But what is health care? The concept of reimbursable health-care service rests on the premise that the medical problem in need of servicing is the result of involuntary, unwanted happenings, not the result of voluntary, goal-directed behavior. Leukemia, lupus, prostate cancer, and many infectious diseases are unwanted happenings. Are we going to count obesity, smoking, depression and schizophrenia as the same kinds of diseases?Actually, that's kind of the point of Obamacare, working to lower these behaviors in the populace in order to lower costs, but moving on...
Many Americans would willingly pay for insurance to protect them against the exorbitant cost of treating their own leukemia. But how many Americans would willingly pay for insurance to protect them from the expenses of treating their own depression?Don't feel that's relevant to the question, but okay.
Everyone recognizes that the more fully we wish insurance companies to defray our out of pocket expenses for our car repairs, the higher the premium they will charge for the policy. Yet foregoing reimbursement for trivial or unnecessary health-care costs in return for a more suitable health-care policy is an option unavailable under the present system. Everyone with health insurance is compelled to protect himself from risks, such as alcoholism and erectile dysfunction, that he would willingly shoulder in exchange for a lower premium.Still kind of an odd argument, but continue...
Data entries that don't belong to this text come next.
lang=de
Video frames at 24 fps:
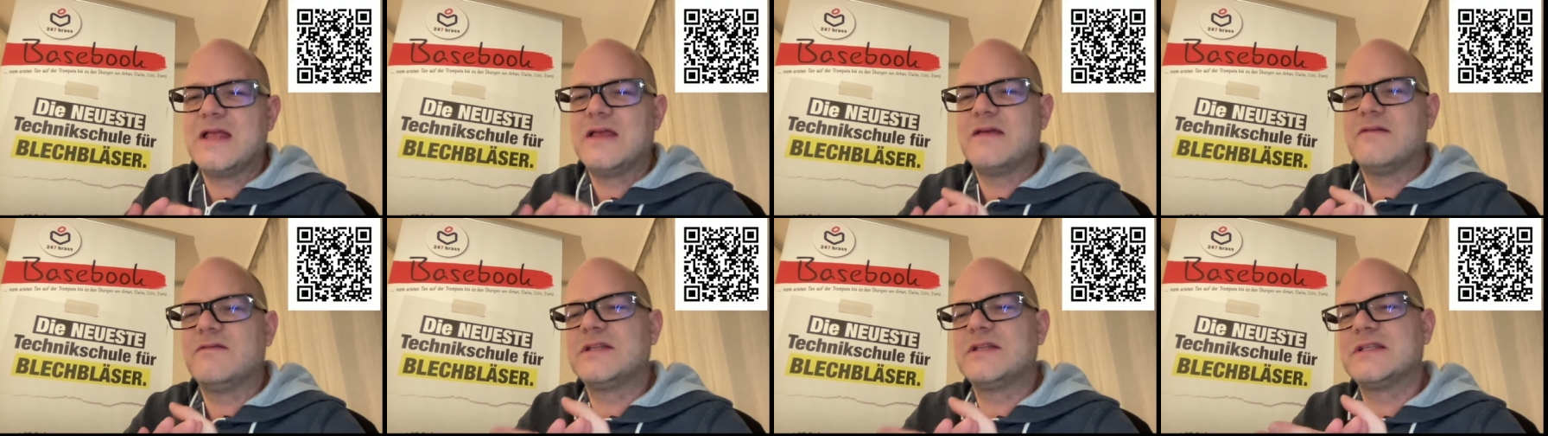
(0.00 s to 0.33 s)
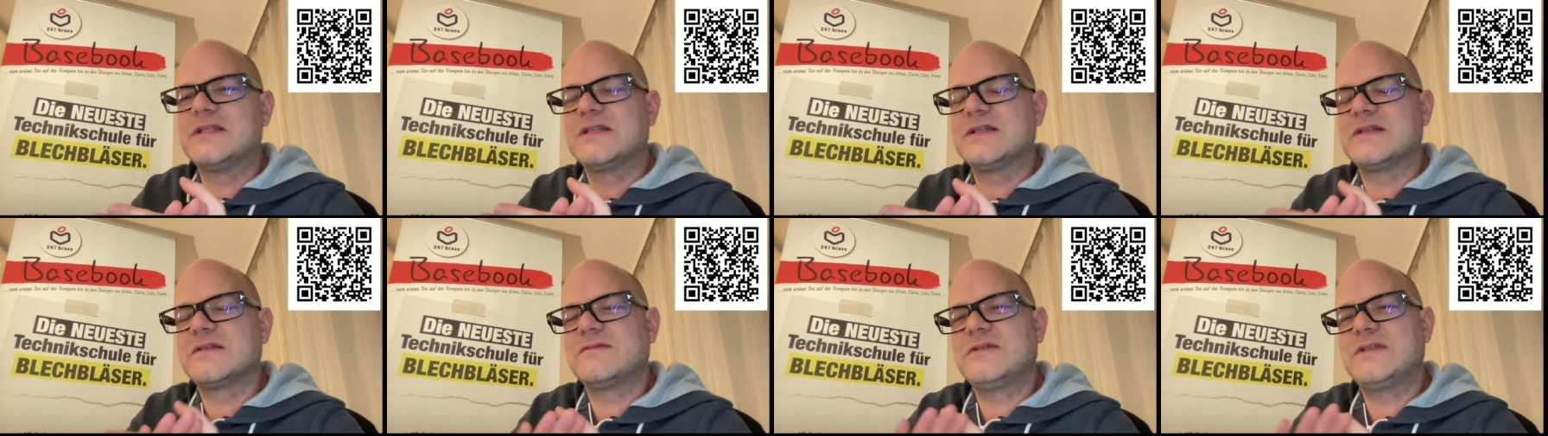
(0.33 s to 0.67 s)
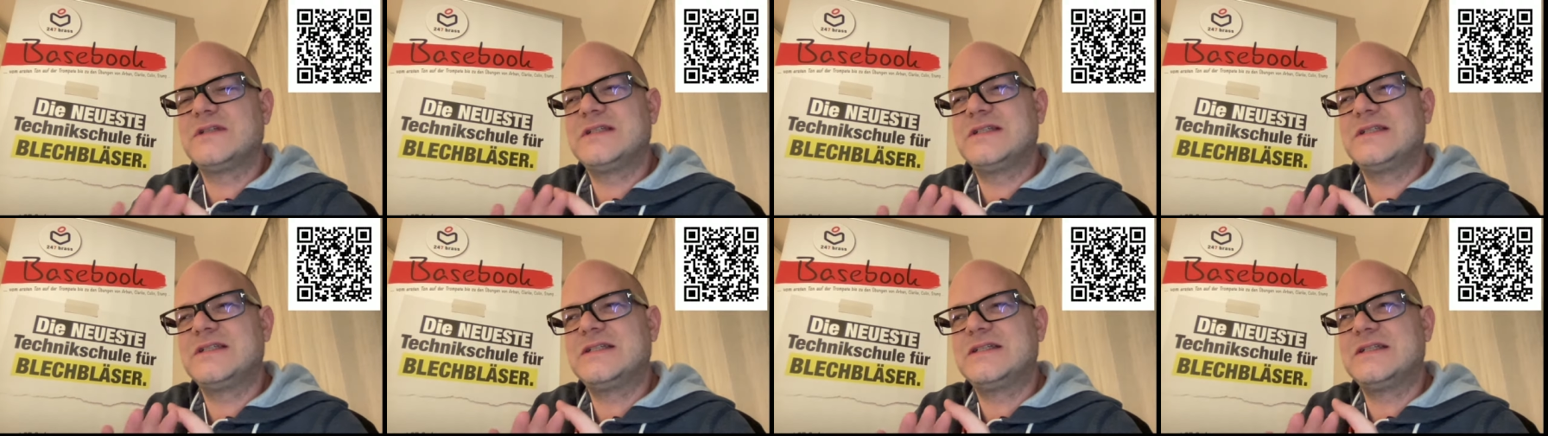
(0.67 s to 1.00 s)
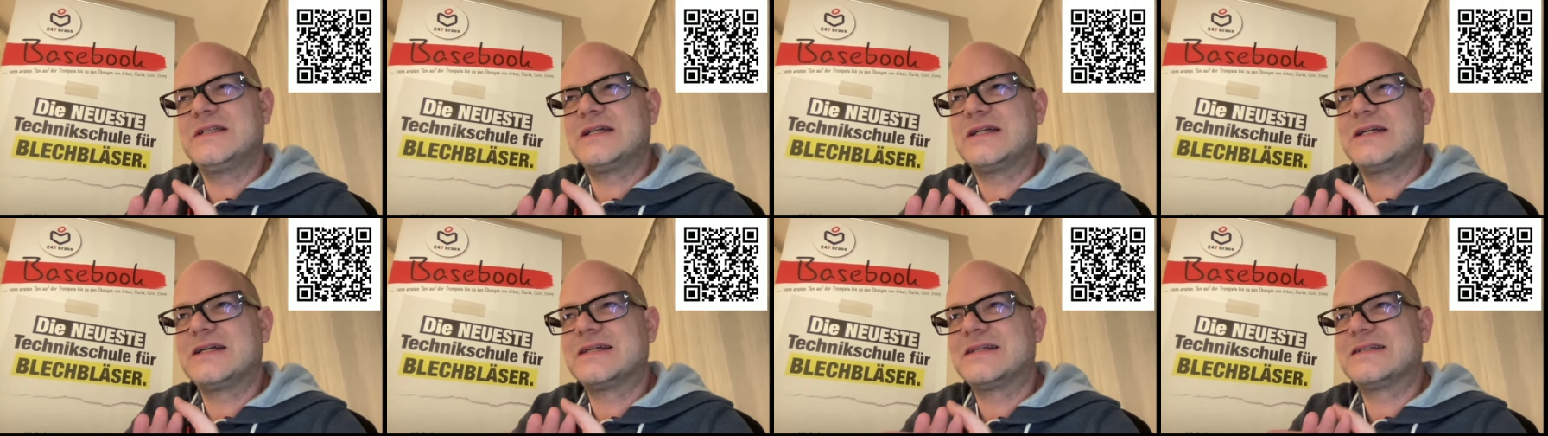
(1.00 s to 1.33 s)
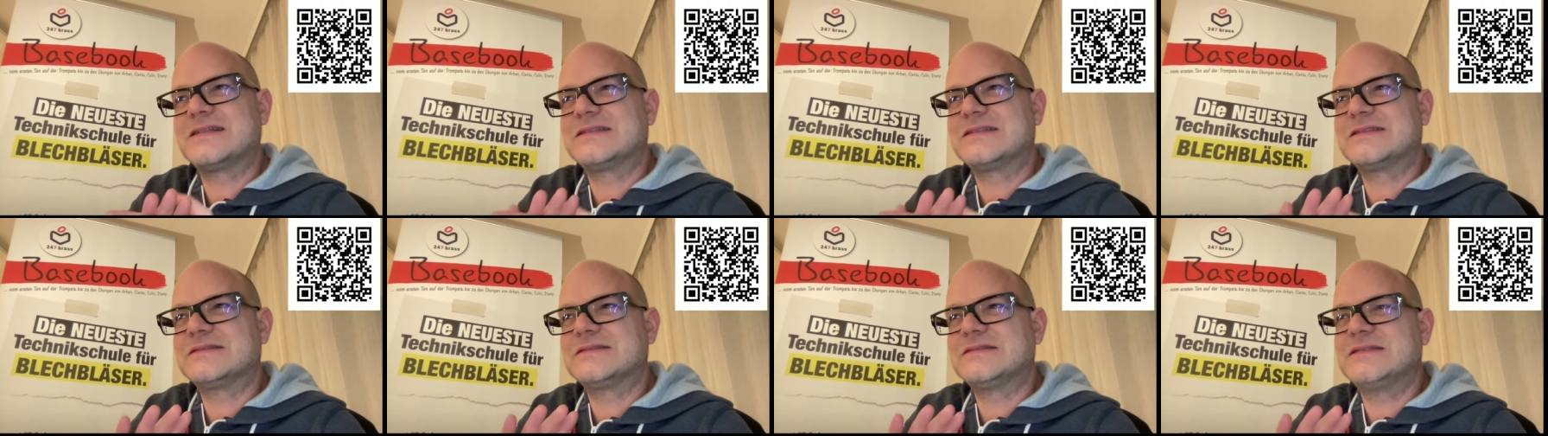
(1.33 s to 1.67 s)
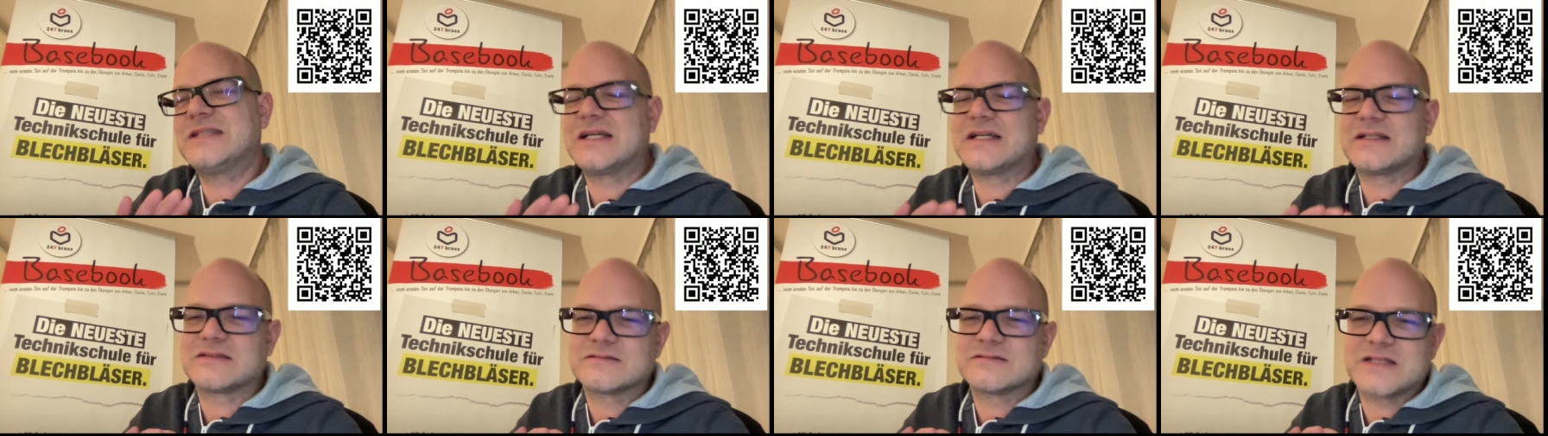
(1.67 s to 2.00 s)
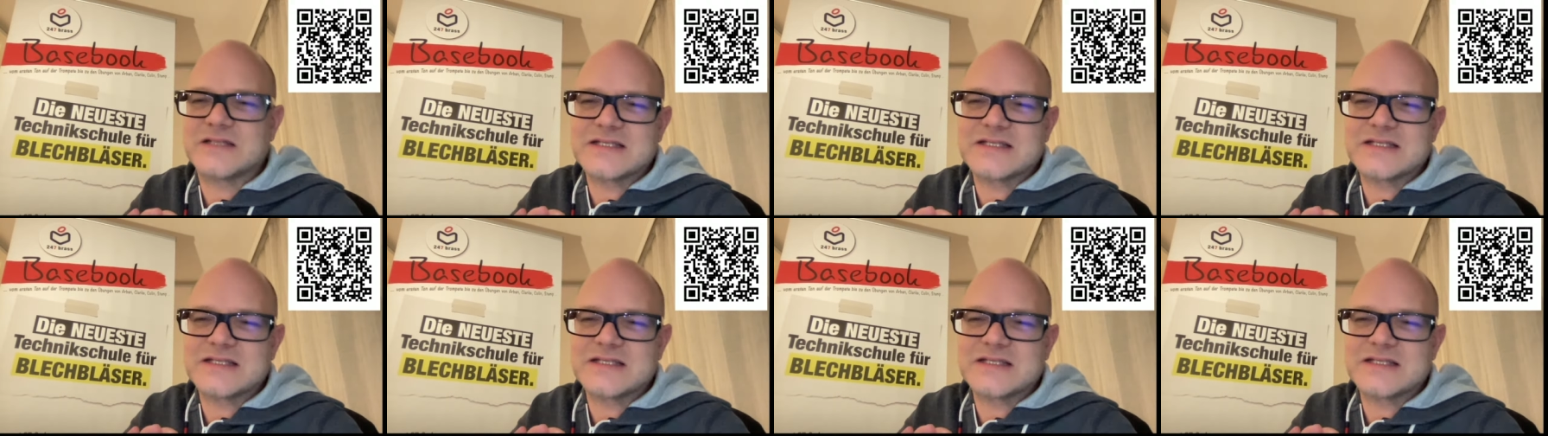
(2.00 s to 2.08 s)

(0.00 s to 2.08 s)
wenn irgendwie äh, ja,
The idea that every life is infinitely precious and therefore everyone deserves the same kind of optimal medical care is a fine religious sentiment and moral ideal. As political and economic policy, it is vainglorious delusion. Rich and educated people not only receive better goods and services in all areas of life than do poor and uneducated people, they also tend to take better care of themselves and their possessions, which in turn leads to better health. The first requirement for better health care for all is not equal health care for everyone but educational and economic advancement for everyone.Holy Schnikes. So, right off the bat this guy under the Hippocratic Oath admits the fatal flaw in our current program (cost as a barrier/rationing criteria to care) and calls universal care a delusion, and then he says "Oh, the non-delusional way to fix this is to make everybody rich."
And this guy's a psychiatrist.
Jesus.
2 comments:
Szasz is a political libertarian who has made his whole career as an inside critic of psychiatry as false medicine and merely a form of political control. Here he gets to combine the two: medicine and "big government" strangling the free man in a straitjacket of "socialized medicine" paternalism!
The Wall Street Journal is simply using him as a convenient mouthpiece. They no more believe - or, likely, understand - his ravings than they do those of Sarah Palin. He's just against the same things they're against, so they give him a soapbox because it happens to serve their self-interested purposes.-
Yeah, after reading that article I looked into Szasz's career. You're dead bang on him, Kevin.
Imagine that. A News Corp. media outlet acting as a mouthpiece against liberalism. Perish the thought.